The two countries also signed a MoU on economic and trade cooperation aimed at establishing a framework for enhancing economic and trade promotion.In terms of trade, both are striving to bring bilateral trade to $15 billion by 2020. In the fiscal 2016-17, bilateral trade stood at $6.24 billion, an increase of 40 per cent from the previous year. From his side, Quang underlined his country’s commitment to creating favourable conditions for businesses in areas ranging from information technology to infrastructure. In a joint statement issued, both sides agreed to hold the next meeting of the Joint Sub-Commission on Trade in Vietnam’s capital city of Hanoi in 2018 at the earliest. The joint statement stated: “In order to realize potential to both increase the volume of trade and diversify its composition, they (Modi and Quang) requested the relevant ministries and agencies on both sides to explore substantive and practical measures to achieve the trade target of USD 15 billion by 2020 including but not limited to utilising established mechanisms, strengthening exchanges of trade delegations, business-to-business contacts, regular organisation of trade fairs and events”. Both sides urged leaders of business and industry of both countries to explore new trade and investment opportunities in identified priority areas of cooperation.

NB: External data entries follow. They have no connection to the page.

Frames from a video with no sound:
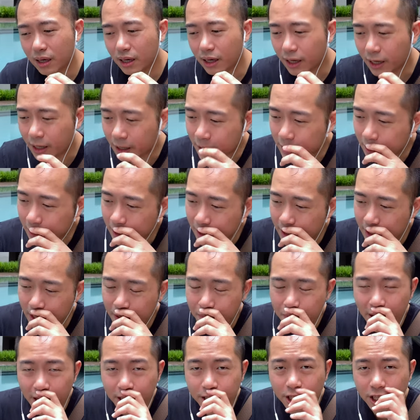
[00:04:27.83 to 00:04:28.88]

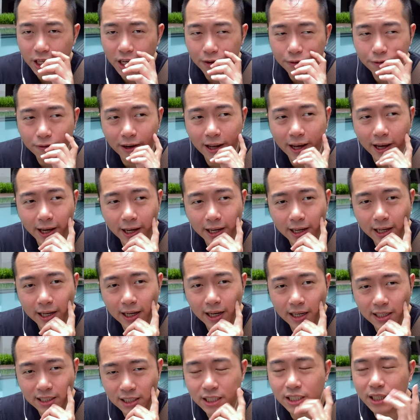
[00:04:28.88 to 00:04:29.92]
imagine if like,
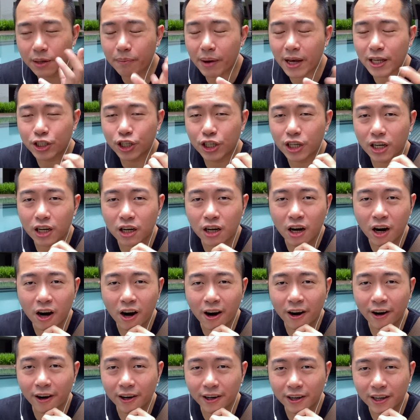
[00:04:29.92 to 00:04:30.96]
just imagine a
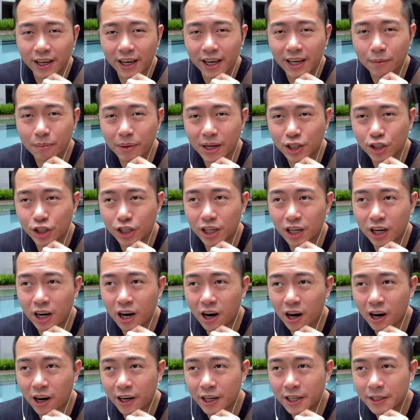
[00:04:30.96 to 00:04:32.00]
car, okay, imagine a
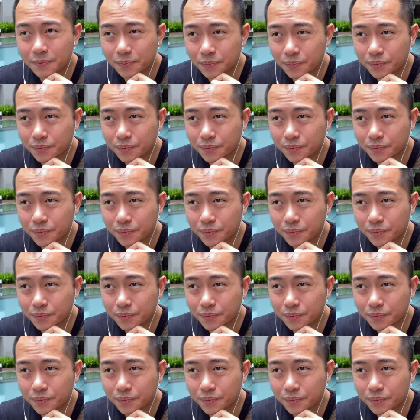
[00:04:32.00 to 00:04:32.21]
car.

A work plan for the years 2018-2022 between the Indian Council of Agricultural Research and Ministry of Agriculture and Rural Development of Vietnam was also signed between the two countries. The purpose of this work plan is to promote cooperation in the transfer of technology and exchange of visits of technical experts in the field of agriculture. India requested Vietnam to consider signing the Framework Agreement of the International Solar Alliance to strengthen cooperation in the renewable energy space. Vietnam agreed to examine.

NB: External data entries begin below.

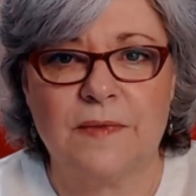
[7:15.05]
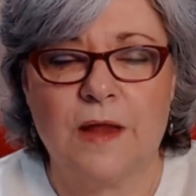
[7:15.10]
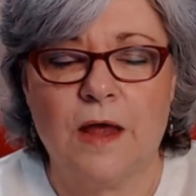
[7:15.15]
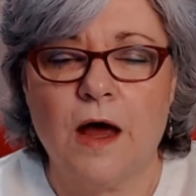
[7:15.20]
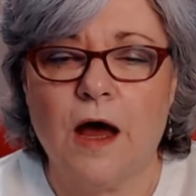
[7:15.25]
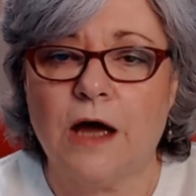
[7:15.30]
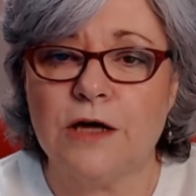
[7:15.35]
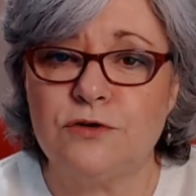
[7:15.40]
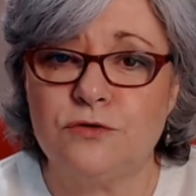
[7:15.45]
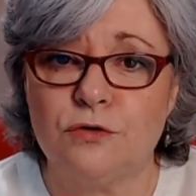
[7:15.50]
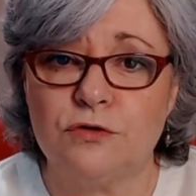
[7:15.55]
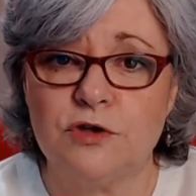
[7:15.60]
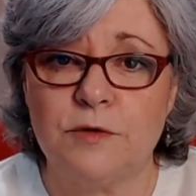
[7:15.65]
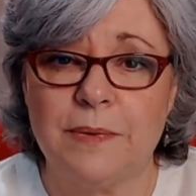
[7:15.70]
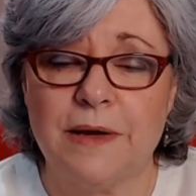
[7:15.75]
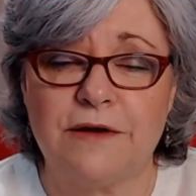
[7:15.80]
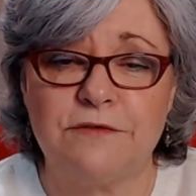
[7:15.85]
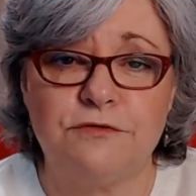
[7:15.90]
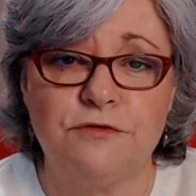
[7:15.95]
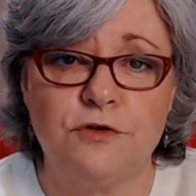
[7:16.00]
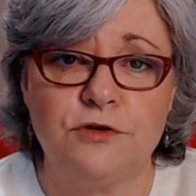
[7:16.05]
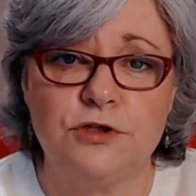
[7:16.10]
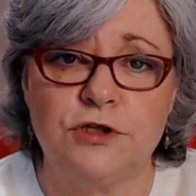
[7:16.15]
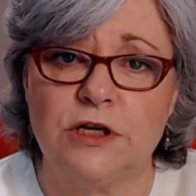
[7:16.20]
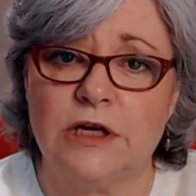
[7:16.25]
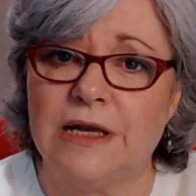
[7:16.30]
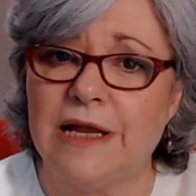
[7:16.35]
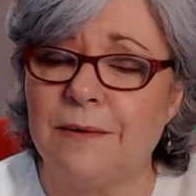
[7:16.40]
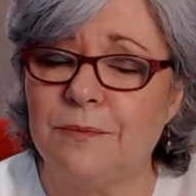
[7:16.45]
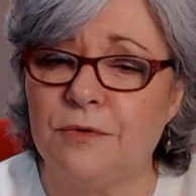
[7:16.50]
I talked about future
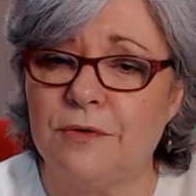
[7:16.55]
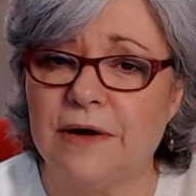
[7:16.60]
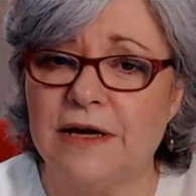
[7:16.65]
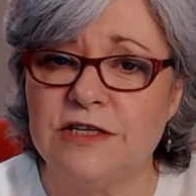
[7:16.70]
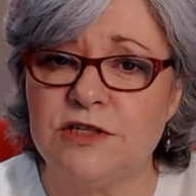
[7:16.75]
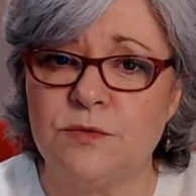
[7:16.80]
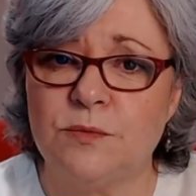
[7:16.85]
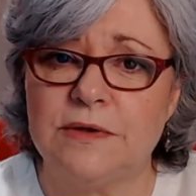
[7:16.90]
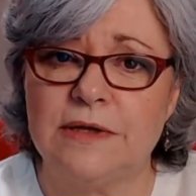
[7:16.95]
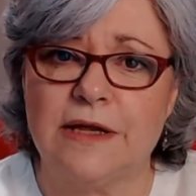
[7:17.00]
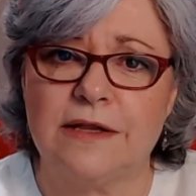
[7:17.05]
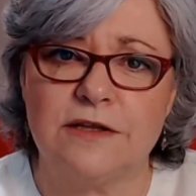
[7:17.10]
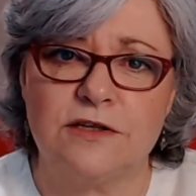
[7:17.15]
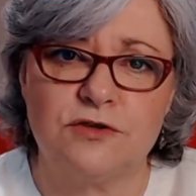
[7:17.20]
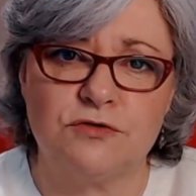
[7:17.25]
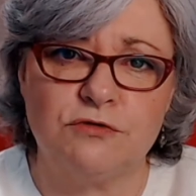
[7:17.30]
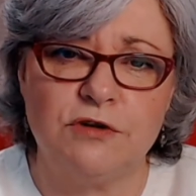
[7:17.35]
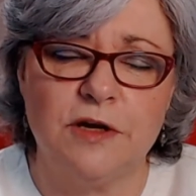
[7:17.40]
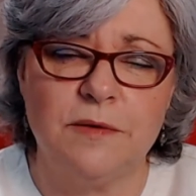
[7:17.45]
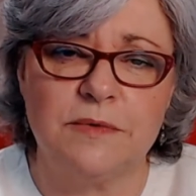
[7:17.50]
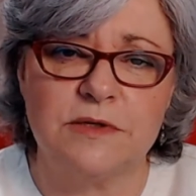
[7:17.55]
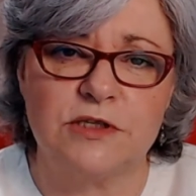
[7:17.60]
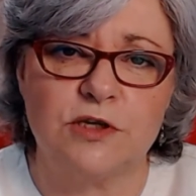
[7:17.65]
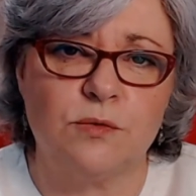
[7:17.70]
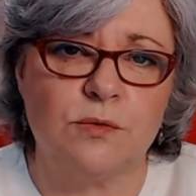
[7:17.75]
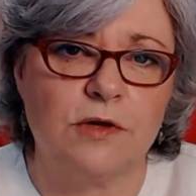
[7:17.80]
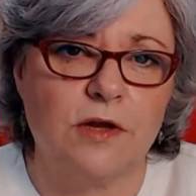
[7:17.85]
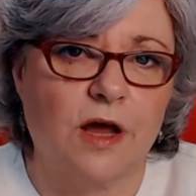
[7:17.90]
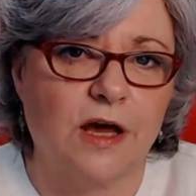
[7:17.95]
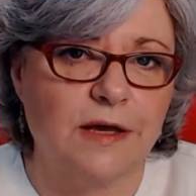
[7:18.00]
collaboration with other streamers who were
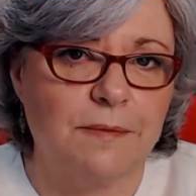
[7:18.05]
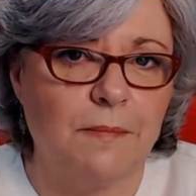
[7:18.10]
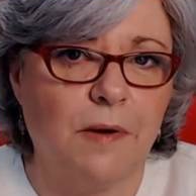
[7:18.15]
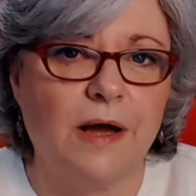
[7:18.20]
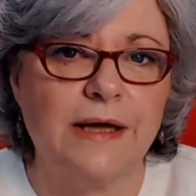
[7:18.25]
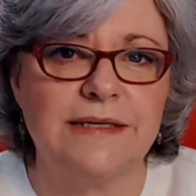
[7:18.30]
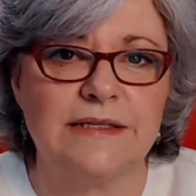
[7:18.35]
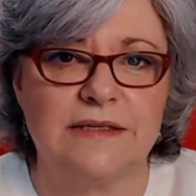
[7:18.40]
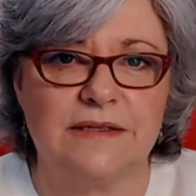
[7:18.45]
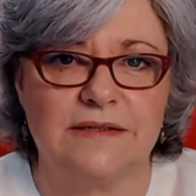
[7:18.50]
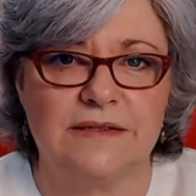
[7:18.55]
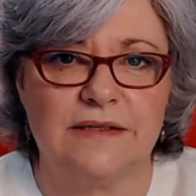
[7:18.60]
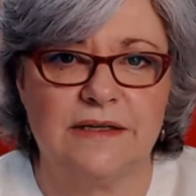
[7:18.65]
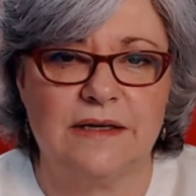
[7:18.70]
like-minded,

When Modi visited Vietnam in 2016, the “strategic partnership” was elevated to a “special strategic partnership”. Quang committed to further deepen this partnership. In 2016, Modi had announced a grant of $5 million for the construction of an Army Software Park at the Telecommunications University in NhaTrang. A Line of Credit of $100 million is already being used for eight off-shore patrol vessels to Vietnam. The armies of the two countries conducted joint military exercise in February for the first time. Vietnam also buys defence equipment for its navy and air force. Also, though Vietnam has shown an interest in buying the Brahmos supersonic missile from India, not much headway been made. Negotiations on terms and conditions are under way.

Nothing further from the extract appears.